Other system areas that can be useful to trace with MySQL include the TCP/IP stack, to examine connection behaviour including dropped connections and packets, and file system internals, to understand the origin of slow I/O. The DTrace book is full of ideas.
Conclusion
In this post I showed how DTrace could examine the performance of the performance schema itself, and how it could trace and extend the performance schema functions a little. DTrace does a lot more, given visibity into the rest of the system, which it can express in MySQL context as needed. I included an example of tracing address space faults by MySQL stack trace, which shows the code path causing memory growth.

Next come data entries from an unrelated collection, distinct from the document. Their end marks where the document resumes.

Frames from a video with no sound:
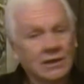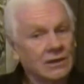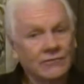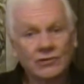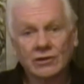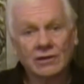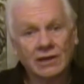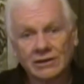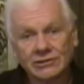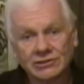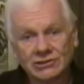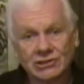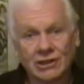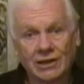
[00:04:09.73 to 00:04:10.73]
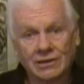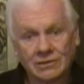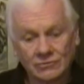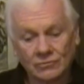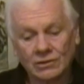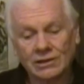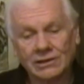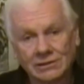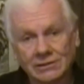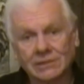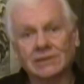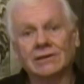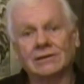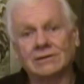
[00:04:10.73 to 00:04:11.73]
Give your head a shake and really
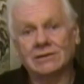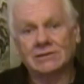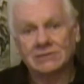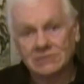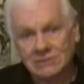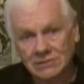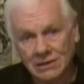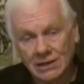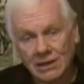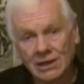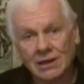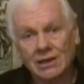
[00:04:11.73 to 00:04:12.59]
look at this.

That's not to say that DTrace is better than the performance schema - these are different tools. Application-level tools, like the performance schema, should be able to run at a lower enabled-overhead than DTrace (avoiding context switching for instrumentation), and should be safer for beginners to use (no accidentally tracing everything on the system and slowing the target). They can also be customized to keep data in a way that best suits the application. Try to use these tools first if they are available, and then DTrace to dig deeper.
Right now, I'm still analysing a lot of systems that don't have the performance schema (older MySQL) or don't have it enabled. Since DTrace is available, I'm able to use it to investigate issues immediately. I posted examples of this for on-CPU vs off-CPU time and file system latency.